A Manitoba Public School’s Changing Perspectives on an Anishinaabe Community


(Supervisors: Stefan Köngeter, Trier / Till van Rahden, Montréal)

ABSTRACT
The past few years in Canada have been marked by numerous events to which Canadian Settlers were invited to reconsider their perspectives on, and practices with the Indigenous population. Public schools are one of the main institutions directly invited to reflect on and challenge their own colonial legacy and ongoing colonial structures and practices. This project aims at better understanding how a Manitoba public-school and its Settler educators, represent, reflect on, and practice their relationship to Indigeneity and to their Anishinaabe neighbors. It thus explores how Settlerness is constantly constructed, through reproduction and disruption, and how this takes shape in this public school, in the midst of the changing recognition of Indigenous Peoples in Canada.
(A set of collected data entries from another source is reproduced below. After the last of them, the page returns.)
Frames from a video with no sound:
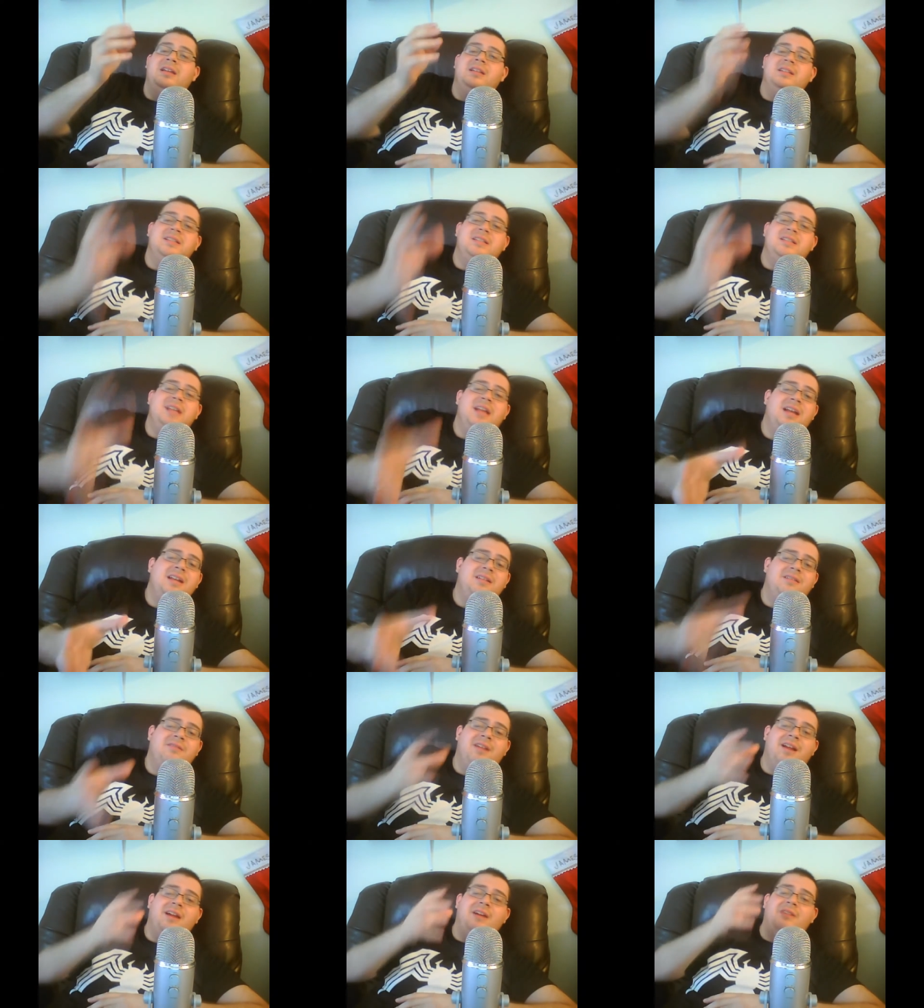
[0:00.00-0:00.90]
and staying
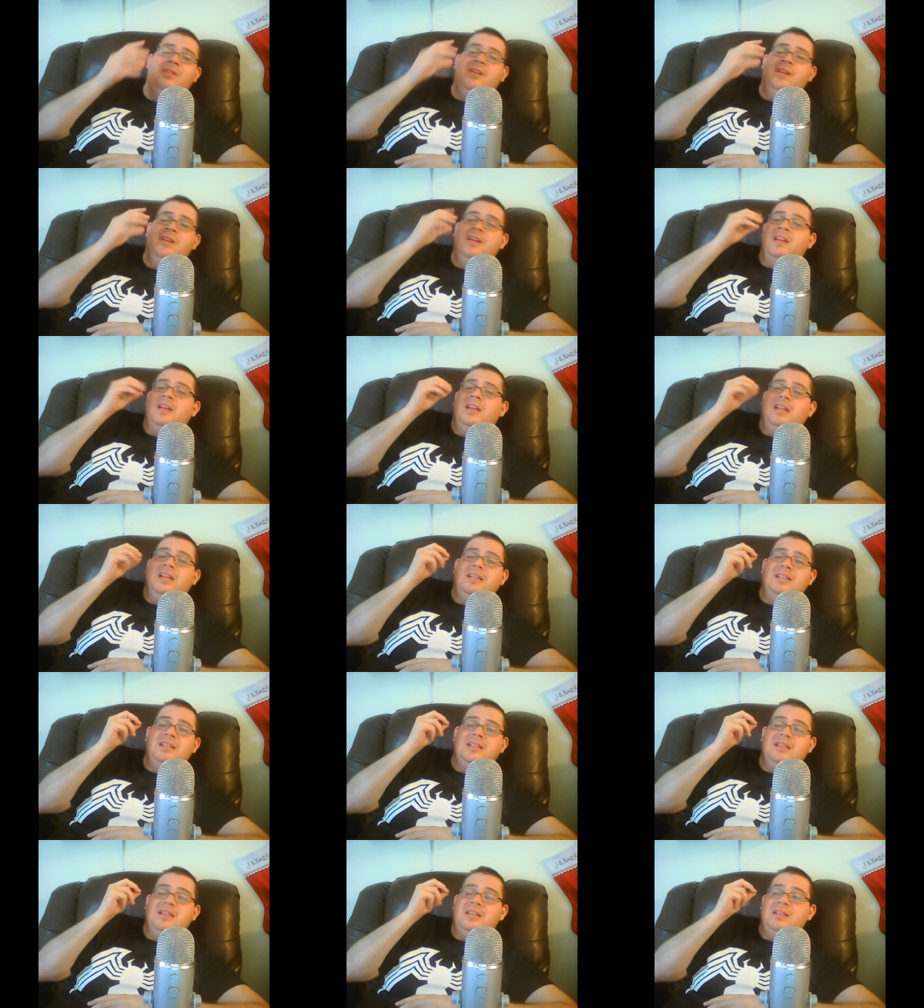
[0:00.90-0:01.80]
around.
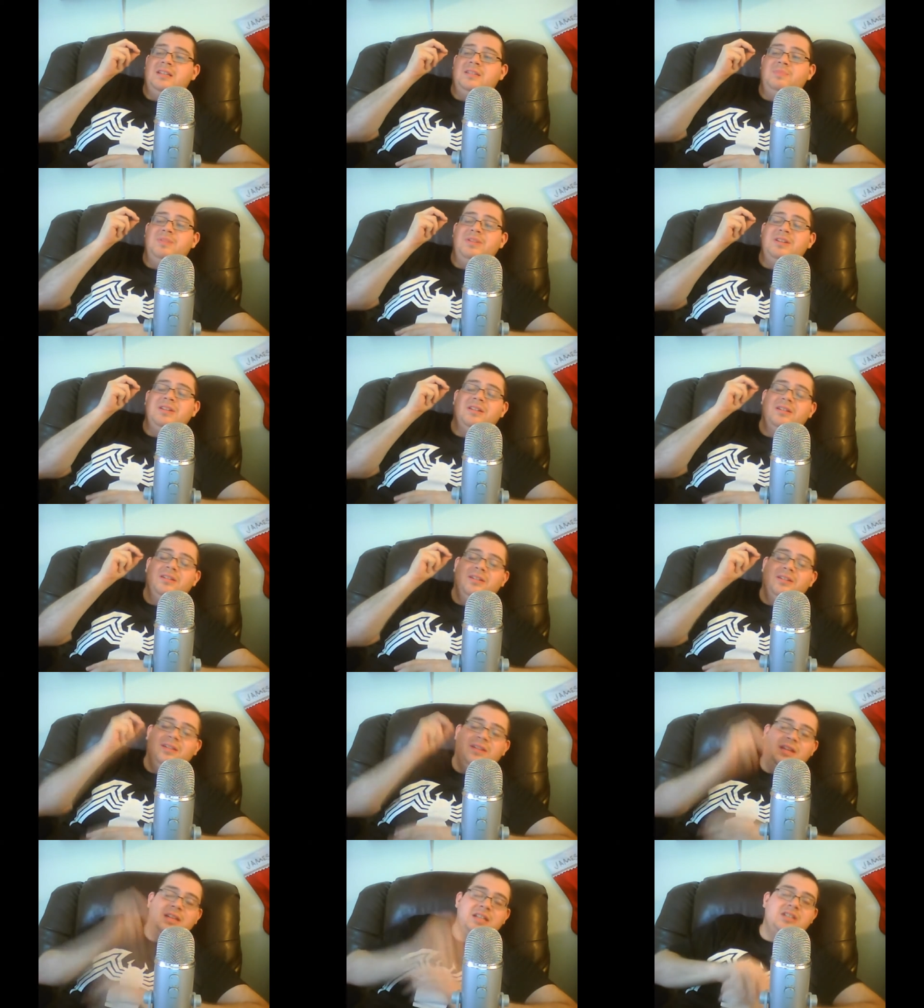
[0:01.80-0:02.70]
It's it's been
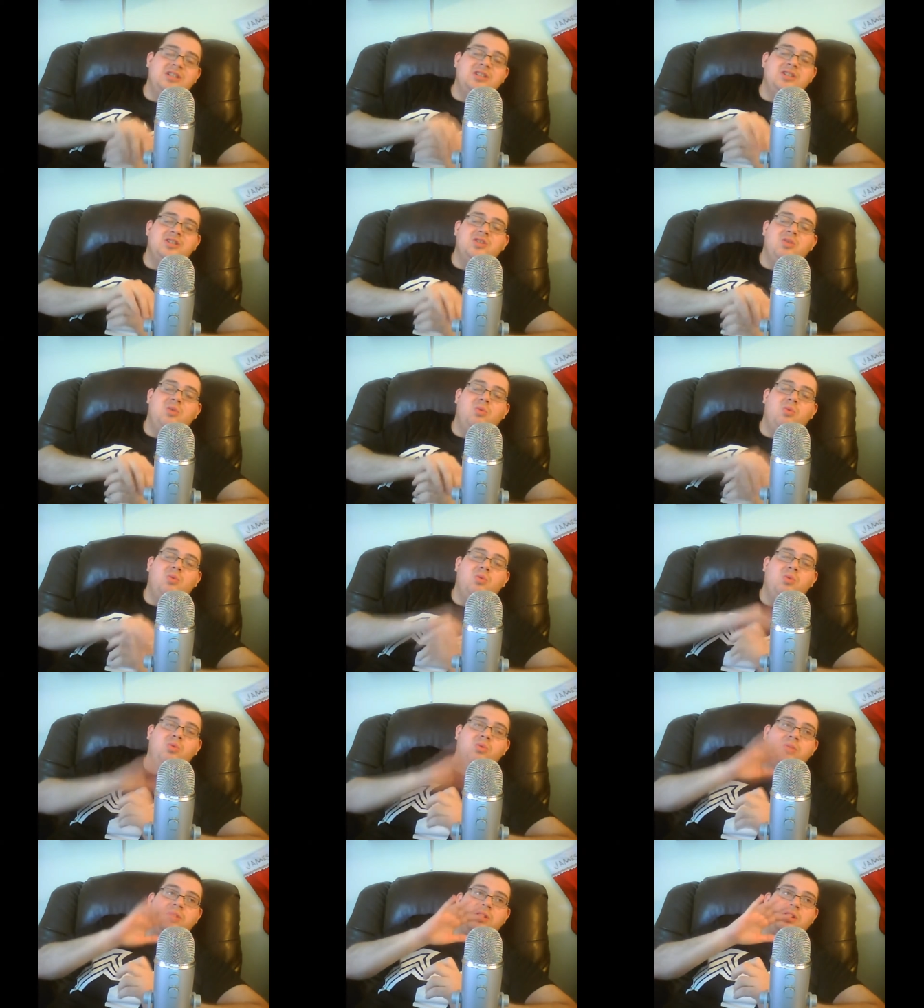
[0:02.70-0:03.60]
it's just so
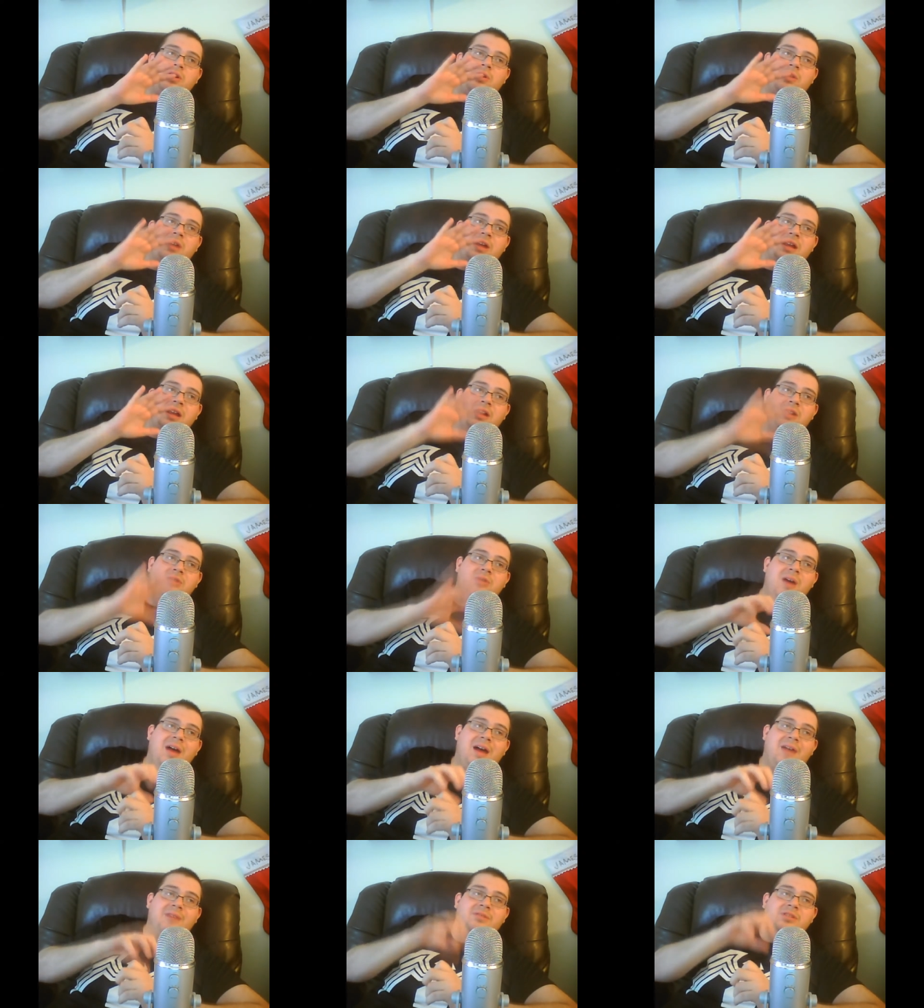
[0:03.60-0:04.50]
cool to know that you
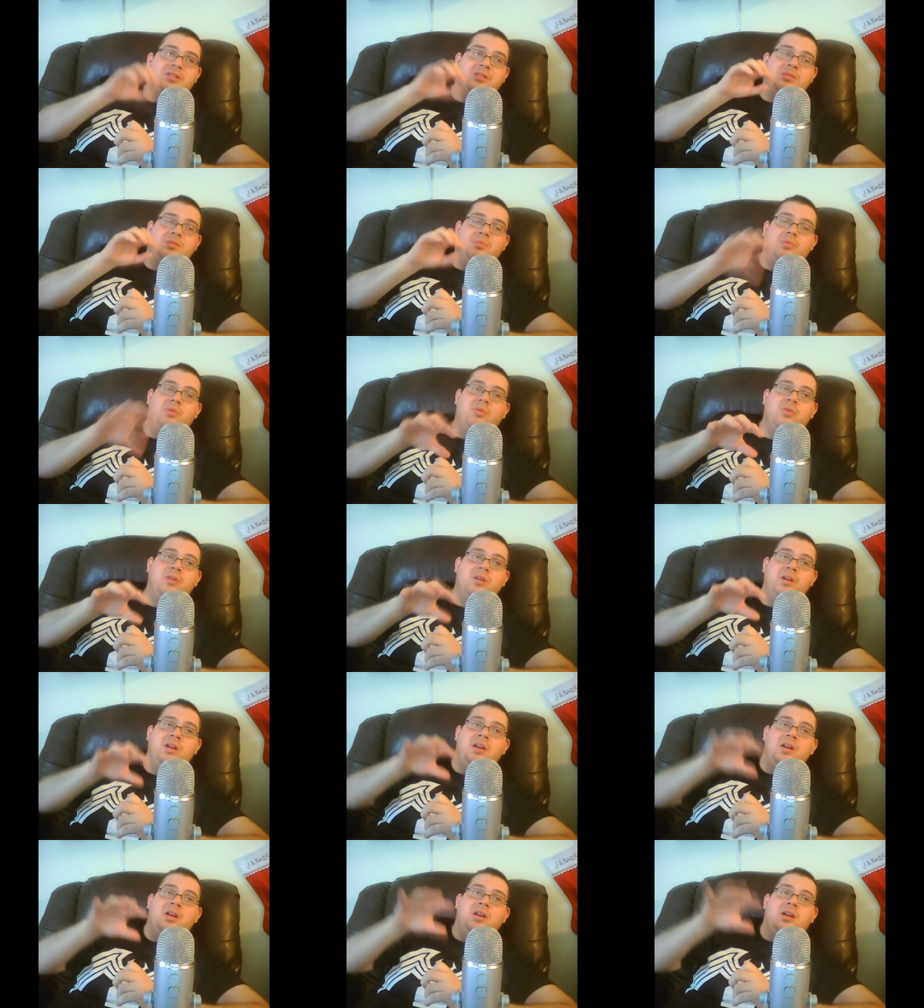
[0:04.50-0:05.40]
have a
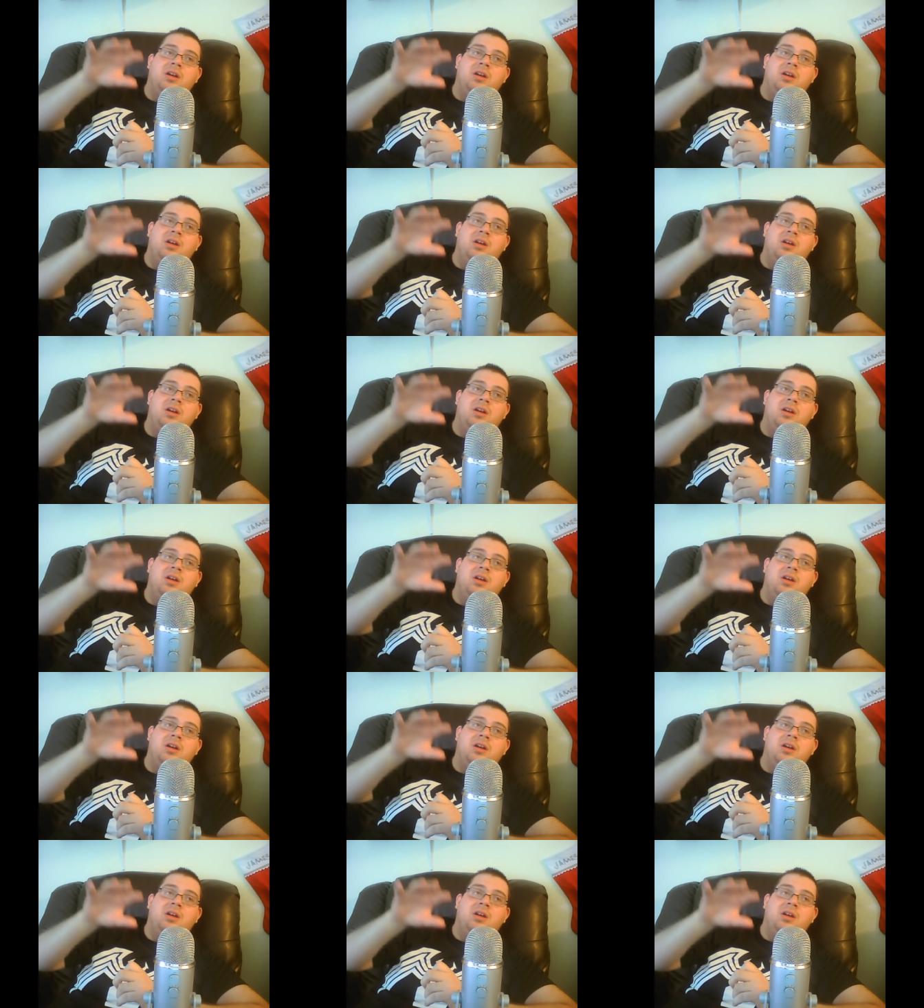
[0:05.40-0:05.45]
support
The case under investigation is a K-12 public school, half of whose student population lives on the nearby Anishinaabe First Nation Reserve. Interviews were conducted with educators from the school. Based on this material, a grounded theory was developed, using a constructivist approach. The results are then discussed against the background of both the inner logic of educators’ shared narratives, and of critical considerations, investigating structures of Settler dominations that were reproduced and disrupted in the school through changing practices.